The Fourth of July, Thanksgiving, Washington's Birthday, Memorial Day, Columbus Day, Labor Day, Martin Luther King's Birthday, and other celebrations matter to Americans and reflect the state of American local and national politics. Commemorations of cataclysmic events and light, apparently trivial observances mirror American political and cultural life. Both reveal much about the material conditions of the United States and its citizens' identities, historical consciousness, and political attitudes. Lying dormant within these festivals is the potential for political consequence, controversy, even transformation. American political fetes remain works in progress, as Americans use historical celebrations as occasions to reinvent themselves and their nation, often with surprising results. In six engaging chapters 'assaying particular political holidays over the course of their histories, Red, White, and Blue Letter Days examines how Americans have shaped and been shaped by their calendar.
Matthew Dennis explores this vast political and cultural terrain, charting how Americans defined their identities through celebration.

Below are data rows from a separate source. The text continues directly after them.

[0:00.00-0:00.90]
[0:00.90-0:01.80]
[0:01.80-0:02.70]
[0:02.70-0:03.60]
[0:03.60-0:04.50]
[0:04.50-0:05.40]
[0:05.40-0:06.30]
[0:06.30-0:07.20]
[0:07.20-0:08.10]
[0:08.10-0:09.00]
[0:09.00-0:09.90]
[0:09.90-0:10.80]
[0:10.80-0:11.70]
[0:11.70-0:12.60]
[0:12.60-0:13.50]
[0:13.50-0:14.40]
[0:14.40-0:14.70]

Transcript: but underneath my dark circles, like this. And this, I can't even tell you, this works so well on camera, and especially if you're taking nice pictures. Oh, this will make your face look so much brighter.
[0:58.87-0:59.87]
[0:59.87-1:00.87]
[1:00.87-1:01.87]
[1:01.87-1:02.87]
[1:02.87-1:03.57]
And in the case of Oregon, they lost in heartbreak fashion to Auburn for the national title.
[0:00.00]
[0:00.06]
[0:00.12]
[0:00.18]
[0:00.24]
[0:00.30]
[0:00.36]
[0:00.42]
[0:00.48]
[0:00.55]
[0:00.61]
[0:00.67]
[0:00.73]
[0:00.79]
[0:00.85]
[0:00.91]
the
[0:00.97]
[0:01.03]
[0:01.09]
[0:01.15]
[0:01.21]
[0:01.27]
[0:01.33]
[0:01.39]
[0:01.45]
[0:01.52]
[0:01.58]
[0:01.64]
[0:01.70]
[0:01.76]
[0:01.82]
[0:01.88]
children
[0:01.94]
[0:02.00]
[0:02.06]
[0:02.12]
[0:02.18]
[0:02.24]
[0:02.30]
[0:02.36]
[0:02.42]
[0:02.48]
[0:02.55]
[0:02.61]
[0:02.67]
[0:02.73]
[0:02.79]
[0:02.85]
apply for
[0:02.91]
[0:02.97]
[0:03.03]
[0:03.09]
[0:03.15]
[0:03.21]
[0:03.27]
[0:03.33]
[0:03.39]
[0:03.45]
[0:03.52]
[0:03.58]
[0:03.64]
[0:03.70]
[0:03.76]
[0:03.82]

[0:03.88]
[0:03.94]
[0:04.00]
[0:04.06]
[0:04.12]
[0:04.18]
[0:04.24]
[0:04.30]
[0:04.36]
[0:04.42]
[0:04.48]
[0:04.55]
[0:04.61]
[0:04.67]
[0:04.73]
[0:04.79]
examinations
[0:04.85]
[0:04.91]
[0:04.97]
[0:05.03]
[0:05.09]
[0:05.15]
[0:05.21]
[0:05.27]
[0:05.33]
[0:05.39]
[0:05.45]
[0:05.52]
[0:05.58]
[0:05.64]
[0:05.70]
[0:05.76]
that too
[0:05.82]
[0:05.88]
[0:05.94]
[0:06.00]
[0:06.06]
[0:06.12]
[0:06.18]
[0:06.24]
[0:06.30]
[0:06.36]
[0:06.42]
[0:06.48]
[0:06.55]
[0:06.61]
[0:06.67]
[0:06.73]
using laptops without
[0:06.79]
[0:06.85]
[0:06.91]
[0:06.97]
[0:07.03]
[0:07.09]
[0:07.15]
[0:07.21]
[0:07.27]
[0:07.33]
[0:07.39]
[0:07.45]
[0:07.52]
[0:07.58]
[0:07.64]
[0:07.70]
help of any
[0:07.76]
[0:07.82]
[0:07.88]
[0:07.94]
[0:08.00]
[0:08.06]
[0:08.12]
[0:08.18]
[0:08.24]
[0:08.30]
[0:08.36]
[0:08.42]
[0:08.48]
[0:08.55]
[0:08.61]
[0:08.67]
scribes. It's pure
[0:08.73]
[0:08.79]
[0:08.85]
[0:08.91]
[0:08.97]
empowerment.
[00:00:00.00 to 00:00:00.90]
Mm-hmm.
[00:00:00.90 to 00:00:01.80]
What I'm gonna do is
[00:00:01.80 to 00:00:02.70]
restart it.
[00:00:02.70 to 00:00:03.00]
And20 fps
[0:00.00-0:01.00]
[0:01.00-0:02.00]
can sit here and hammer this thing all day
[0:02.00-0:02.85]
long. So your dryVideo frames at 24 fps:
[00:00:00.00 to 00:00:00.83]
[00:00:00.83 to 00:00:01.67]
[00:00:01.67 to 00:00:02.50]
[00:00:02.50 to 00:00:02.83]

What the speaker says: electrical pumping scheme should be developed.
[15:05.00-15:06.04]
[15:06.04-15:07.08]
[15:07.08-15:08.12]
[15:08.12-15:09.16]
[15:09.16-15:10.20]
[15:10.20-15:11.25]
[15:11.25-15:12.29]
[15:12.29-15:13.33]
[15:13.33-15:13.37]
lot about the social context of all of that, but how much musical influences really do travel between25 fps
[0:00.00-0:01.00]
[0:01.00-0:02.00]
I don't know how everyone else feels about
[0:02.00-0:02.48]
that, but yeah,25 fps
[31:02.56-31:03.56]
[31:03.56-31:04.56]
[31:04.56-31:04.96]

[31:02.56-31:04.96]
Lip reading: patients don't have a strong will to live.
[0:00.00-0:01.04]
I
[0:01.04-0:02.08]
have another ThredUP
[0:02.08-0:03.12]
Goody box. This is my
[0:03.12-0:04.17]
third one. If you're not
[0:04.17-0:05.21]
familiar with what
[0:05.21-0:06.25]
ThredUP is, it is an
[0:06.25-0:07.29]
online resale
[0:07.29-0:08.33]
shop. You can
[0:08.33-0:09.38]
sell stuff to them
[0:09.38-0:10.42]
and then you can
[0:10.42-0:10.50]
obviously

Independence Day invited African Americans to demand the equality promised in the Declaration of Independence, for example, just as Columbus Day--celebrating the Italian, Catholic explorer--helped immigrants proclaim their legitimacy as Americans. Native Americans too could use public holidays, such as Thanksgiving or Veterans Day, to express dissent or demonstrate their claims to citizenship. Merchants and advertisers colonized the American calendar, moving in to sell their products by linking them, often tenuously, with holiday occasions or casting consumption as a patriotic act.
About the Author
Matthew Dennis is Professor of History at the University of Oregon. He is the author of the prize-winning book Cultivating a Landscape of Peace: Iroquois-European Encounters in Seventeenth-Century America, also from Cornell, and coeditor of Riot and Revelry in Early America.